*TASK BRIEF*
Every record should be copied exactly, except that pictures are to be omitted.

*SUPPLIED RECORDS*
###

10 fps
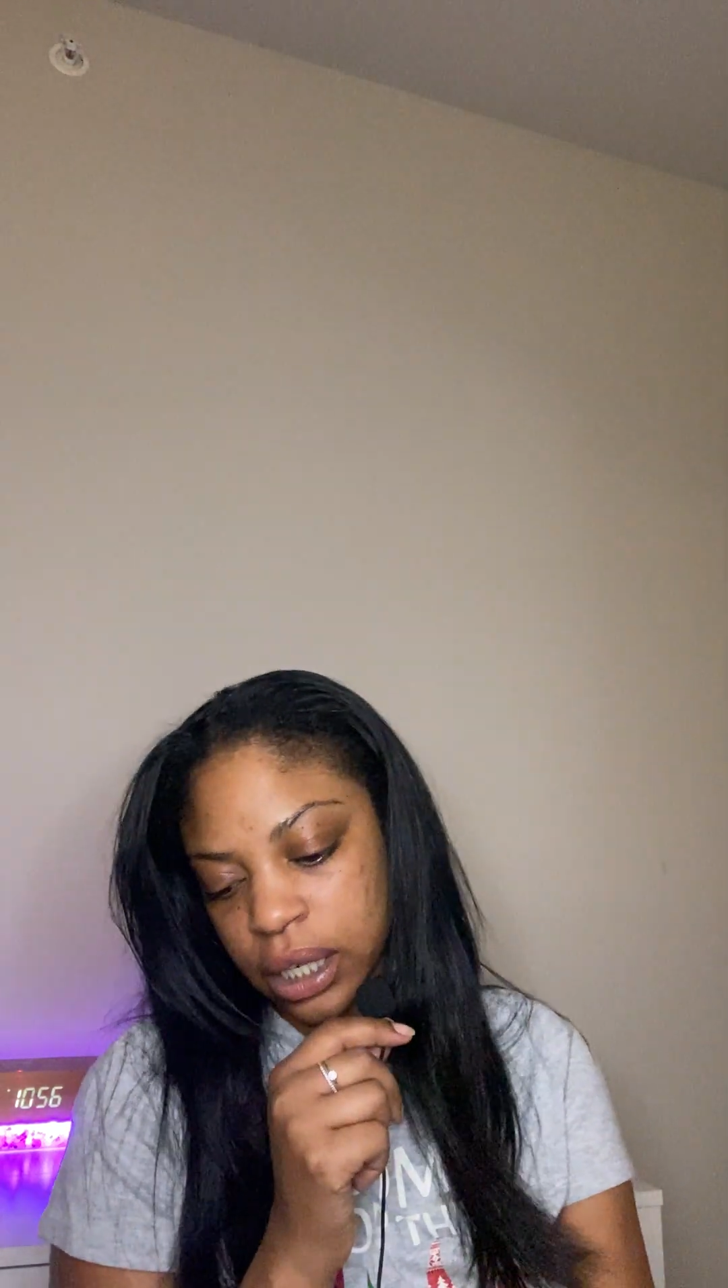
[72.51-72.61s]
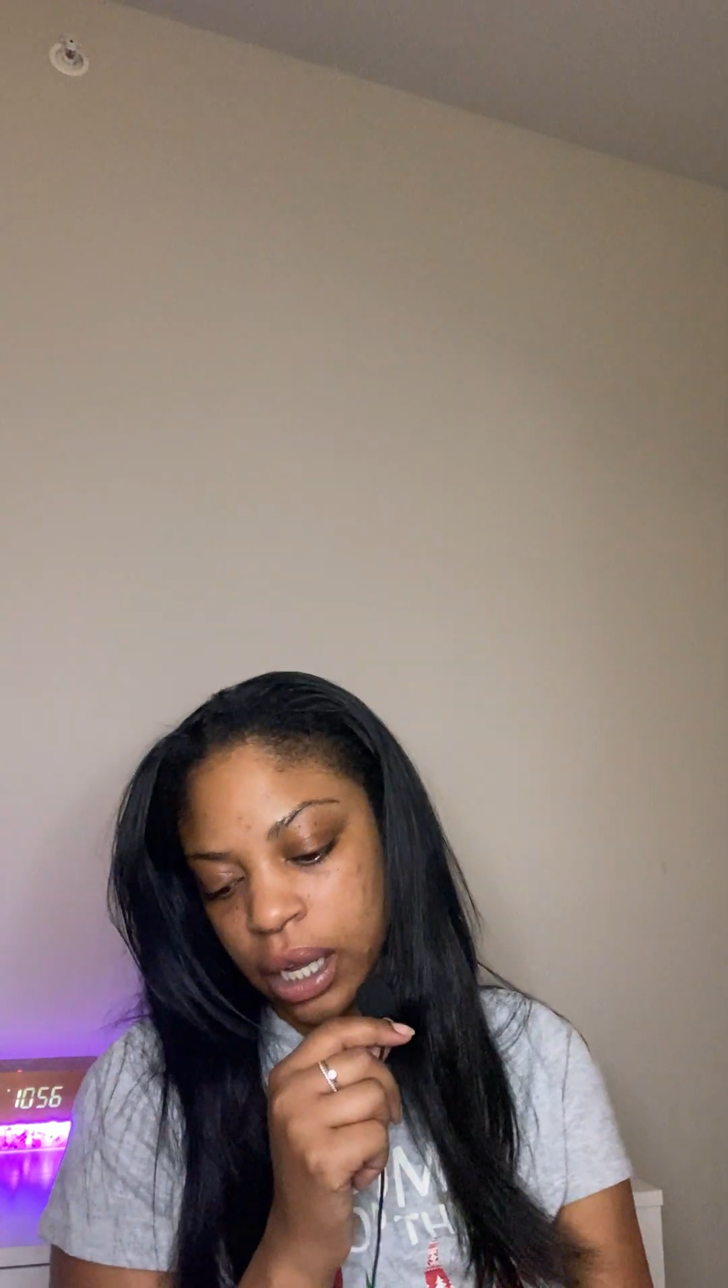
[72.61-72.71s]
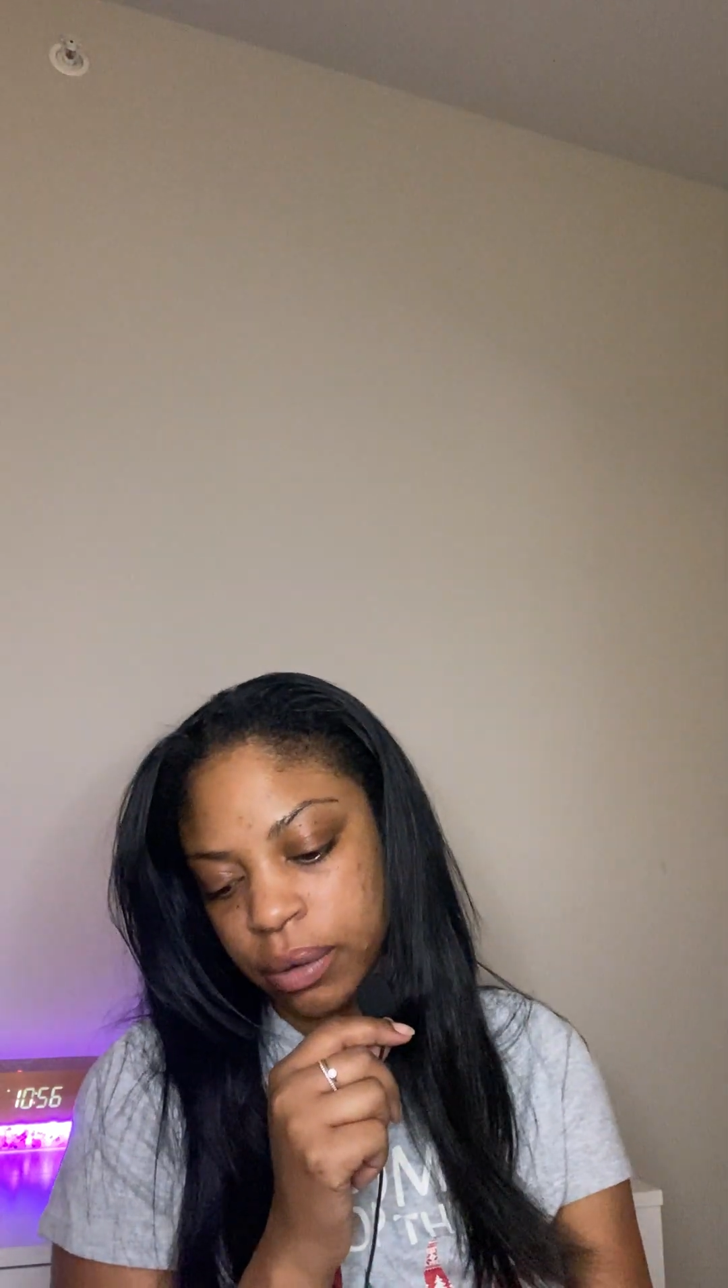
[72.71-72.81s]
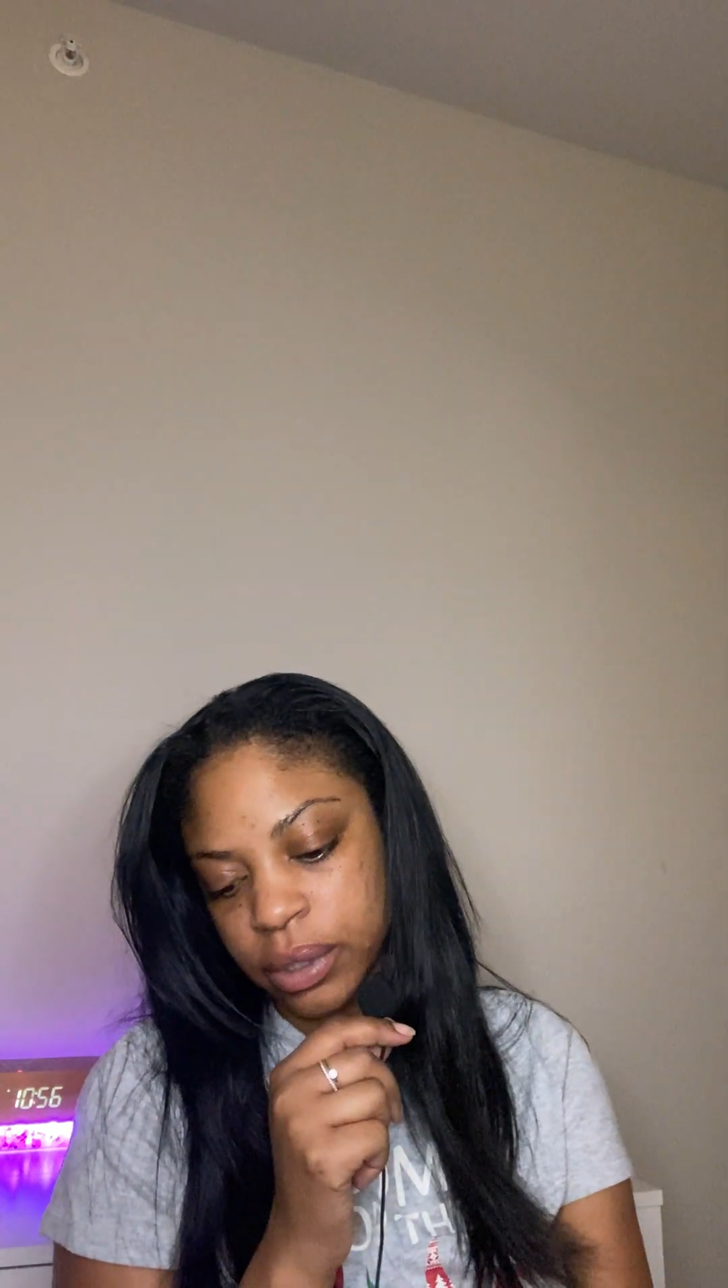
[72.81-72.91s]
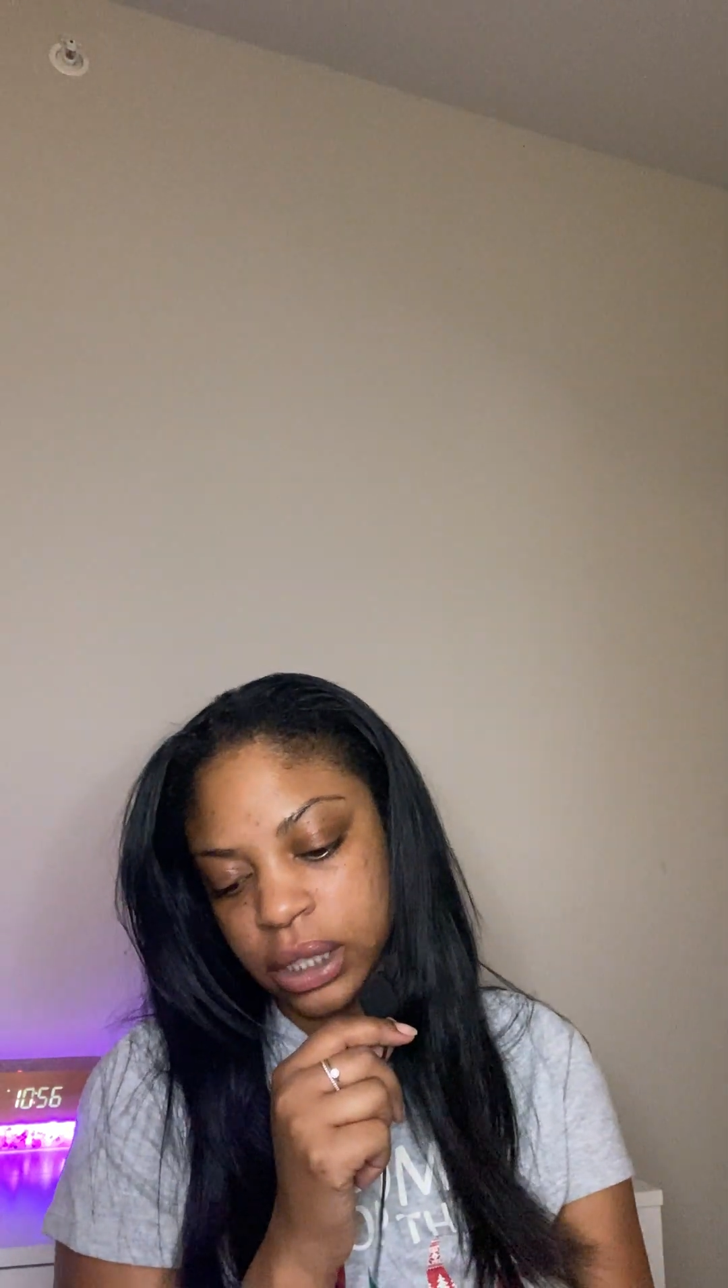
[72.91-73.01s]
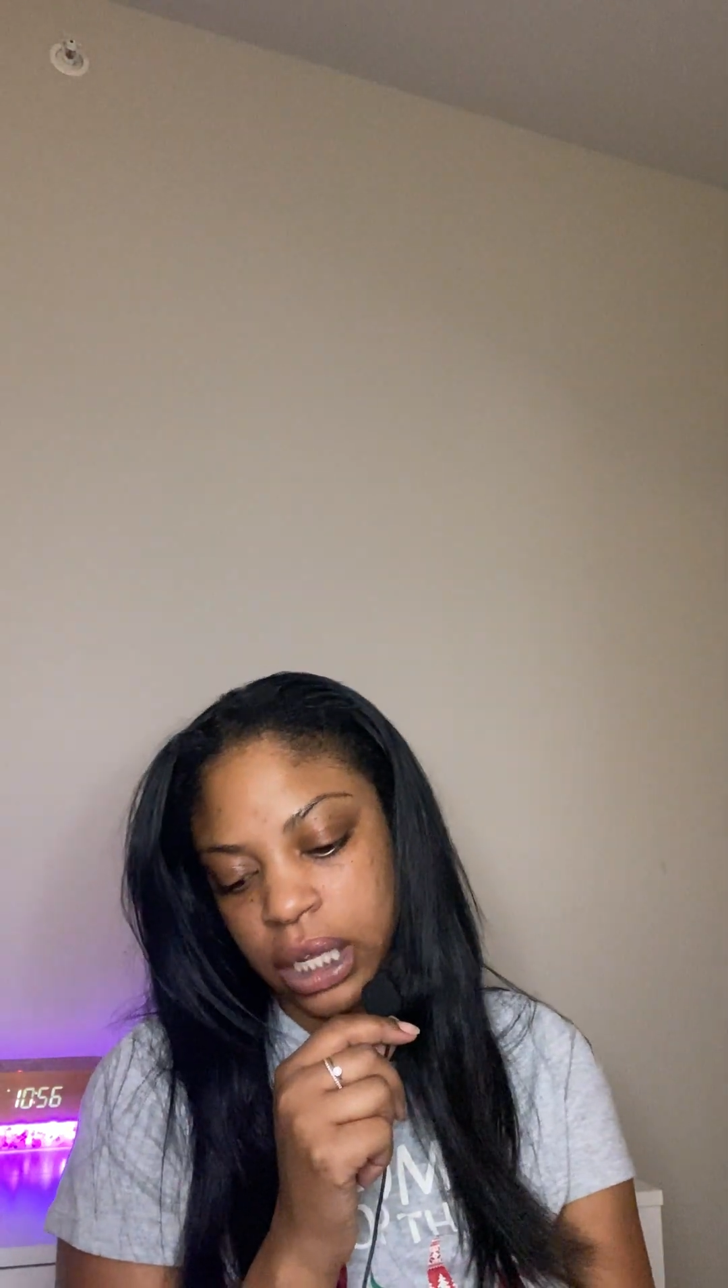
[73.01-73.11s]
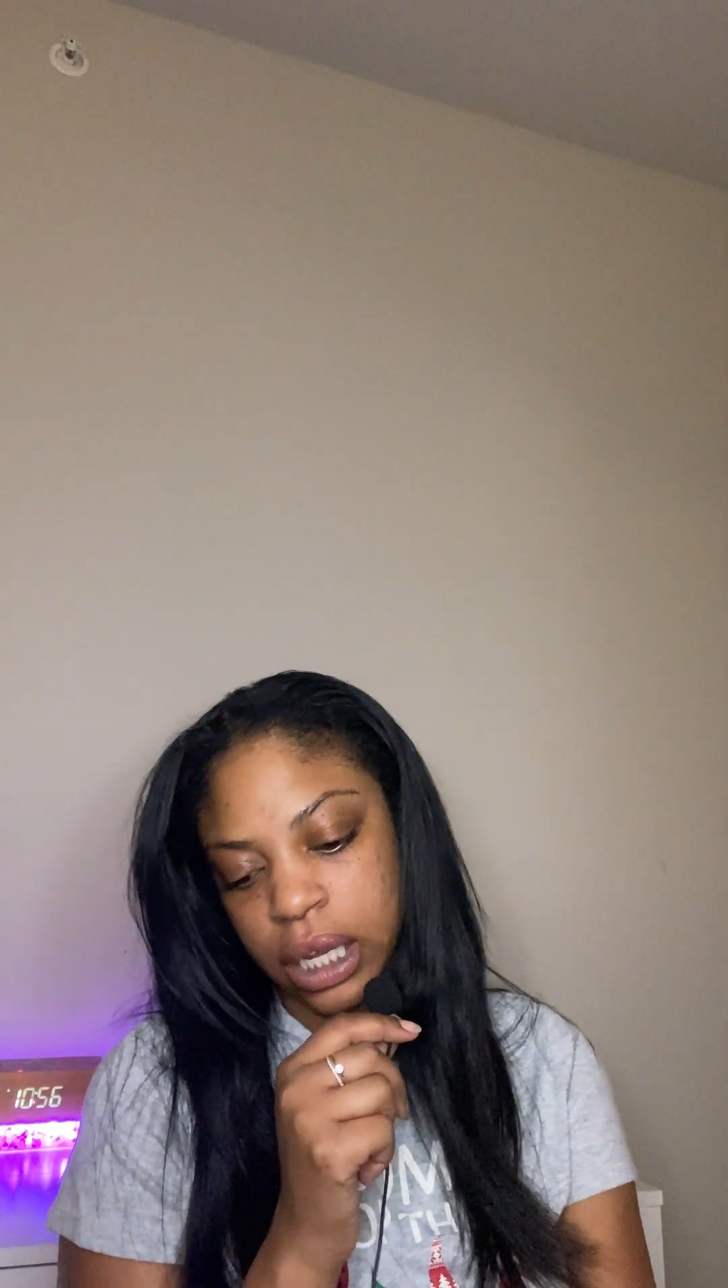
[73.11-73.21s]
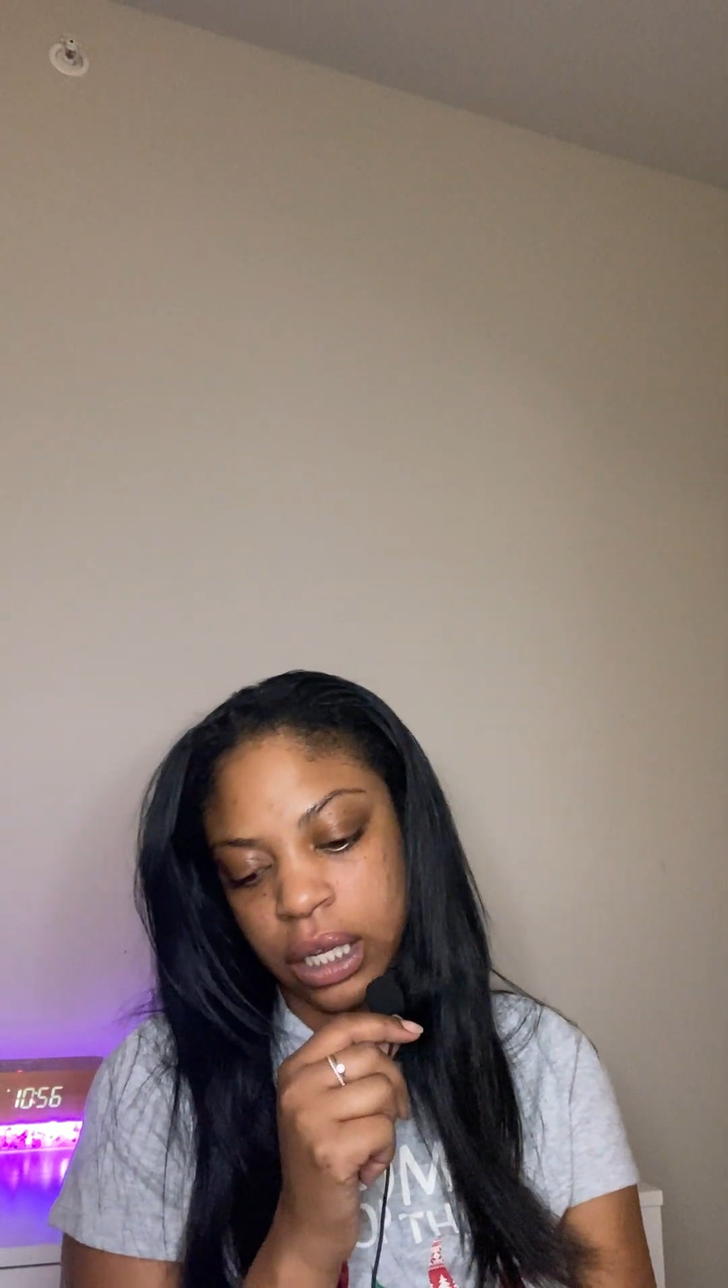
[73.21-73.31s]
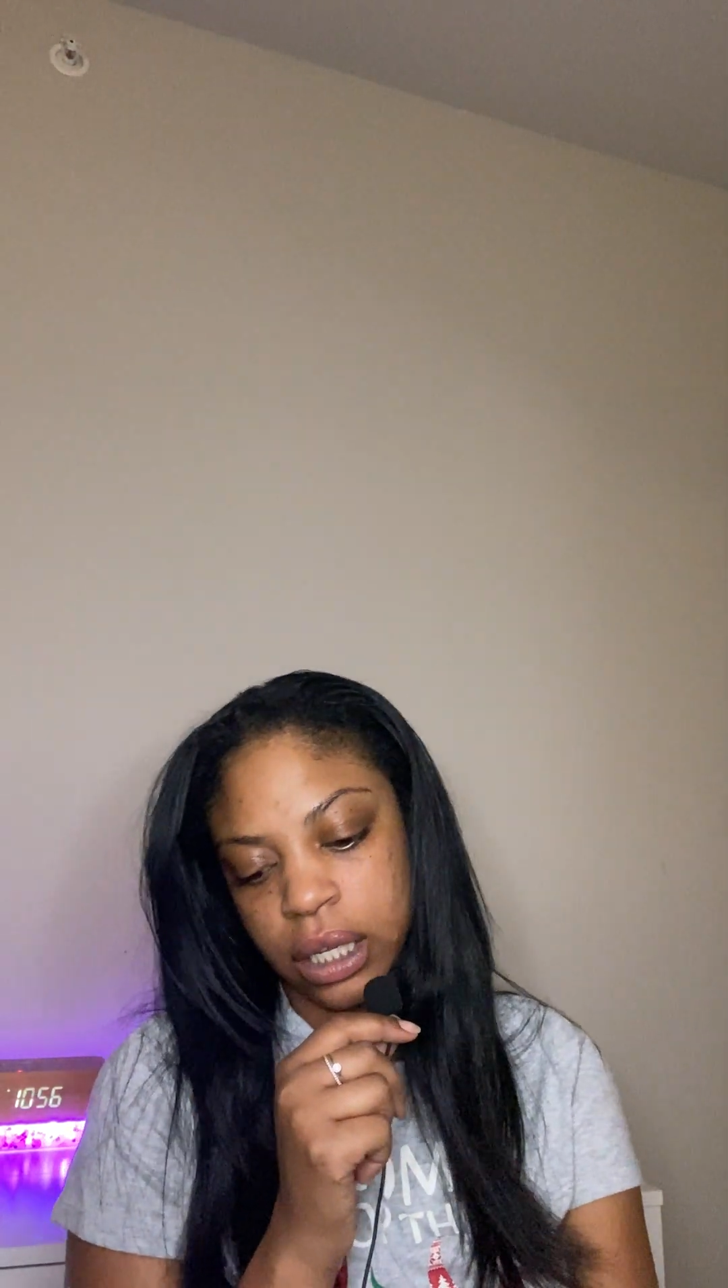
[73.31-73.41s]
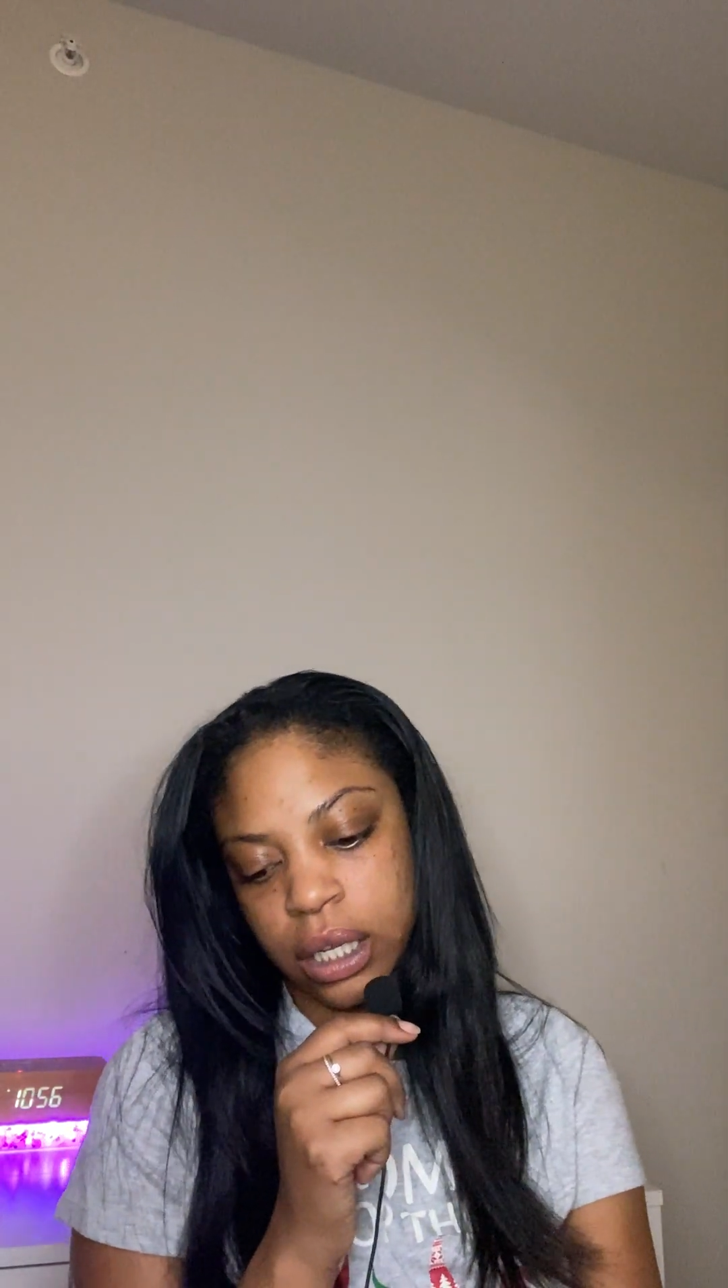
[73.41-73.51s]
I was like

###

*THE COMPLETED TASK*
10 fps
[72.51-72.61s]
[72.61-72.71s]
[72.71-72.81s]
[72.81-72.91s]
[72.91-73.01s]
[73.01-73.11s]
[73.11-73.21s]
[73.21-73.31s]
[73.31-73.41s]
[73.41-73.51s]
I was like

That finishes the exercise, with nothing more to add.